Task to complete
Go through the records and restate them word for word, omitting images.

(Records from a data collection)
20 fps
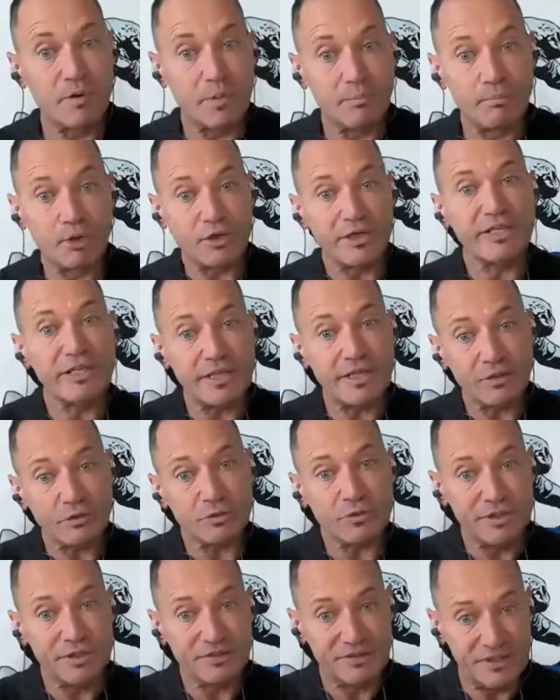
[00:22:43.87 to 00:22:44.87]
burning
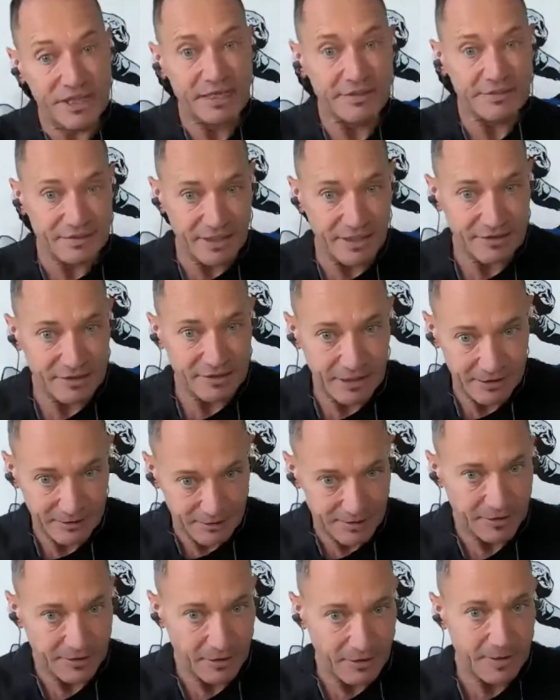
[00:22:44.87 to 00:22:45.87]
calories,
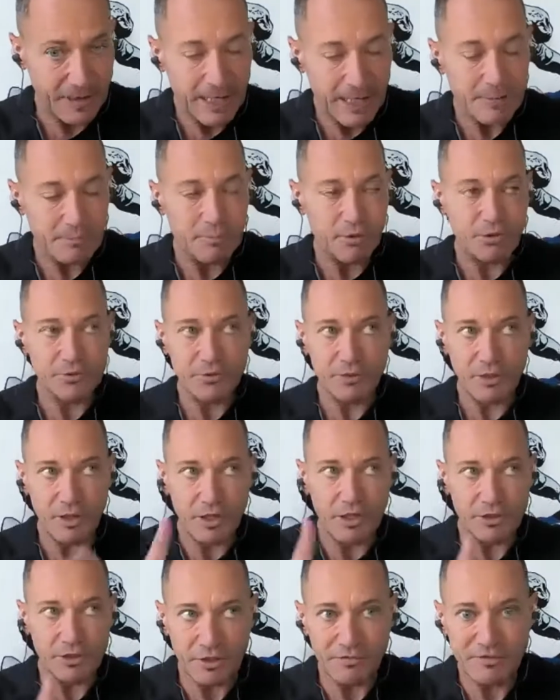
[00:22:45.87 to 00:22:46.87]
yes. I burn a
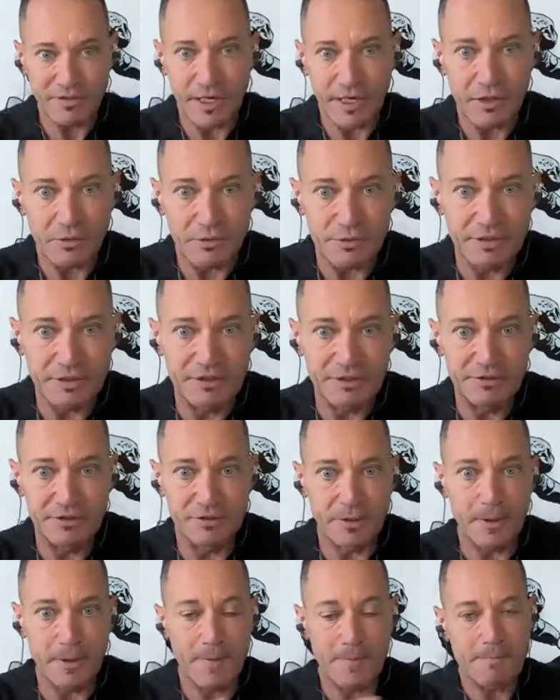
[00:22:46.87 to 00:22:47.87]
lot of
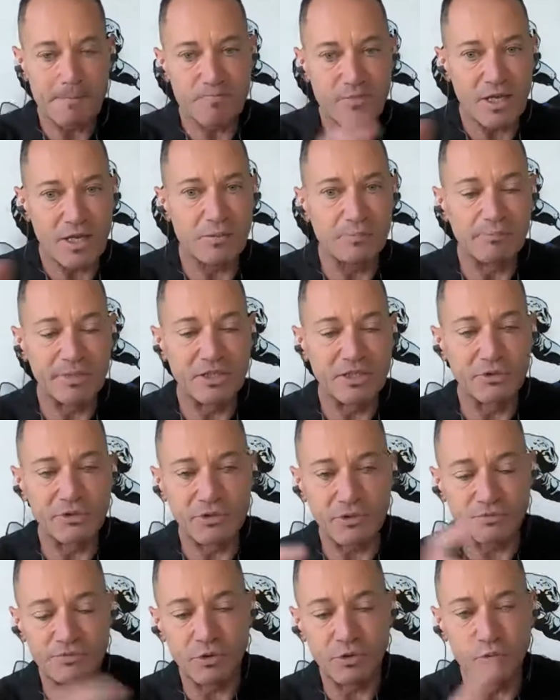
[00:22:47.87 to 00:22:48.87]
calories
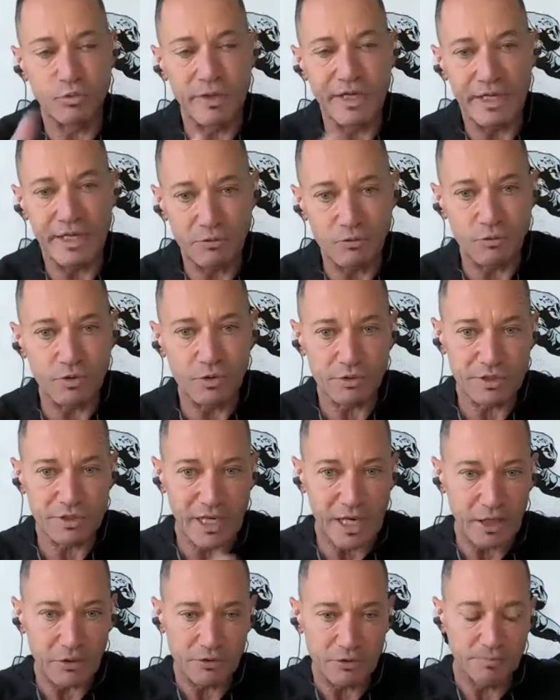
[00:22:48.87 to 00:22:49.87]
because of the way I work
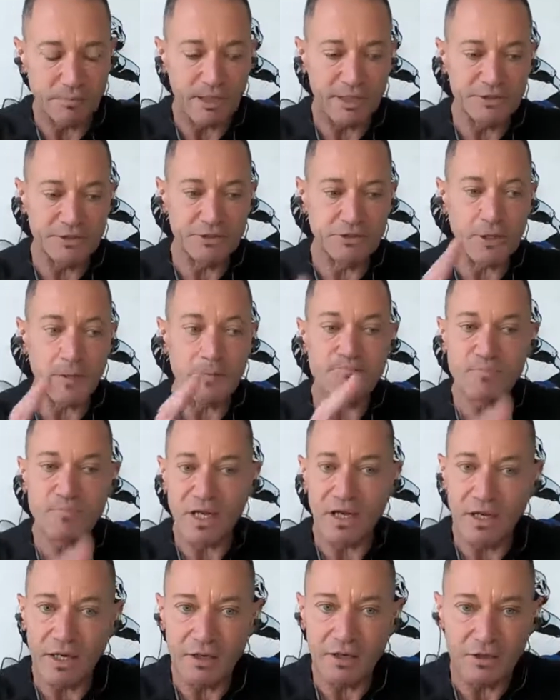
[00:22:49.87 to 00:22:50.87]
out. But
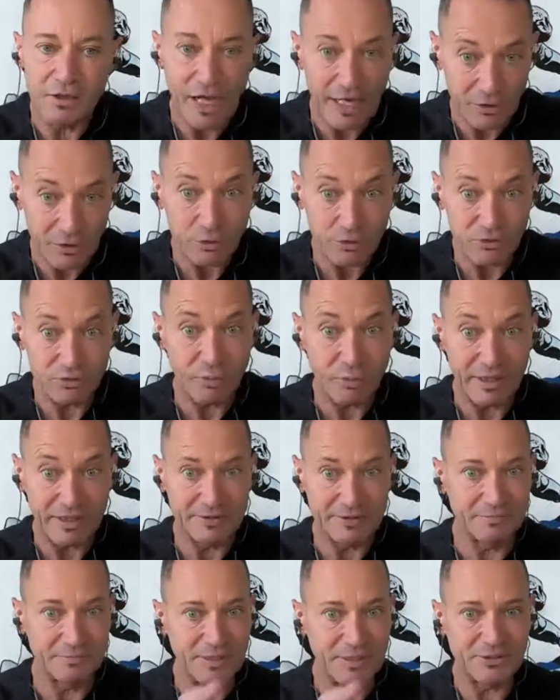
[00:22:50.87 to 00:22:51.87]
I don't
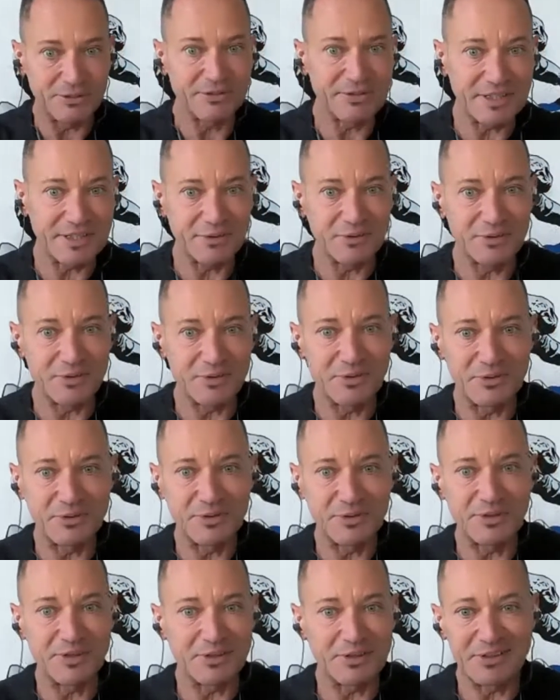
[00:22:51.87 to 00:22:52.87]
sweat because I don't
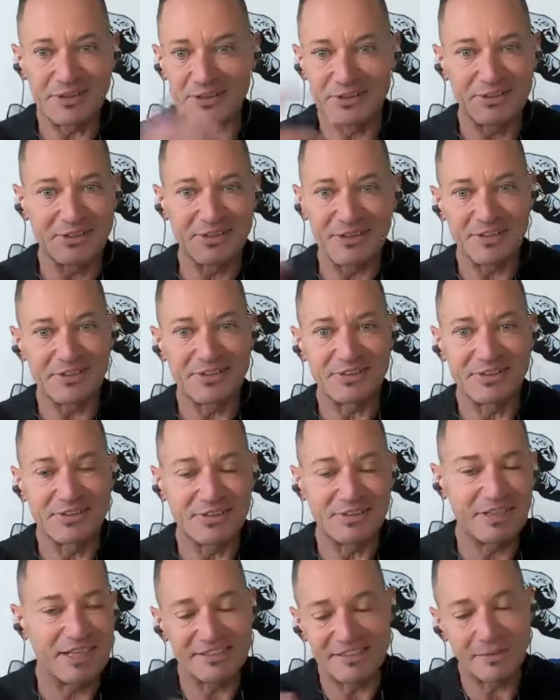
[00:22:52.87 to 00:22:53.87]
go on
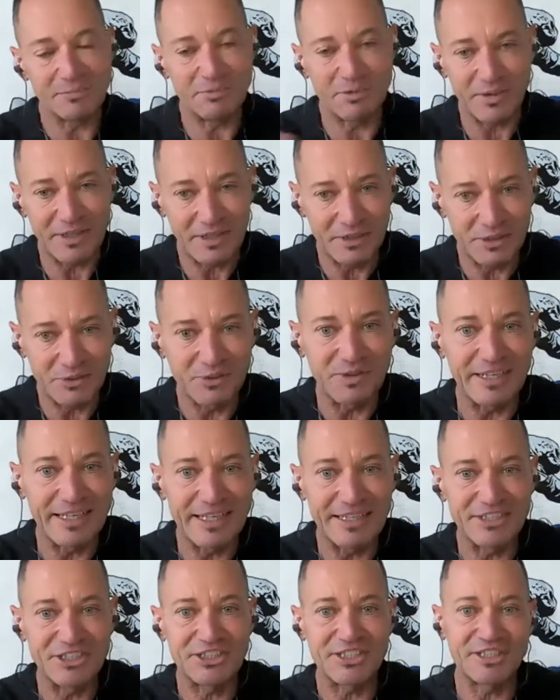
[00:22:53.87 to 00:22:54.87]
except when I do
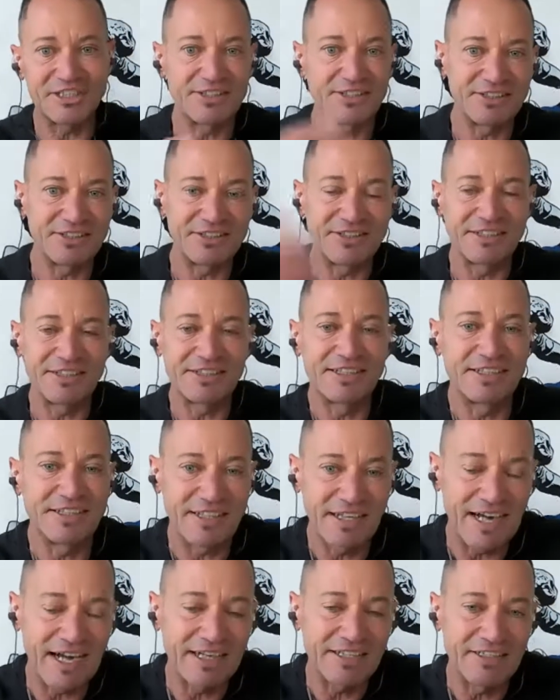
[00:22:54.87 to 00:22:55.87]

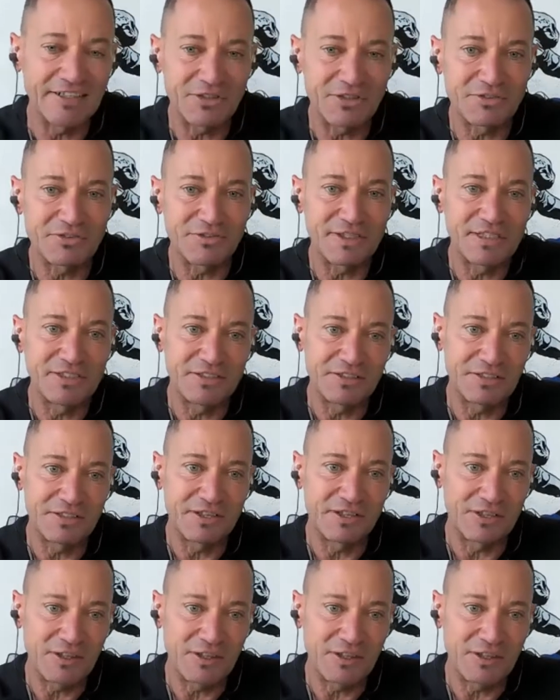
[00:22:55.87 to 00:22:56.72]
interval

Answer to this exercise
20 fps
[00:22:43.87 to 00:22:44.87]
burning
[00:22:44.87 to 00:22:45.87]
calories,
[00:22:45.87 to 00:22:46.87]
yes. I burn a
[00:22:46.87 to 00:22:47.87]
lot of
[00:22:47.87 to 00:22:48.87]
calories
[00:22:48.87 to 00:22:49.87]
because of the way I work
[00:22:49.87 to 00:22:50.87]
out. But
[00:22:50.87 to 00:22:51.87]
I don't
[00:22:51.87 to 00:22:52.87]
sweat because I don't
[00:22:52.87 to 00:22:53.87]
go on
[00:22:53.87 to 00:22:54.87]
except when I do
[00:22:54.87 to 00:22:55.87]

[00:22:55.87 to 00:22:56.72]
interval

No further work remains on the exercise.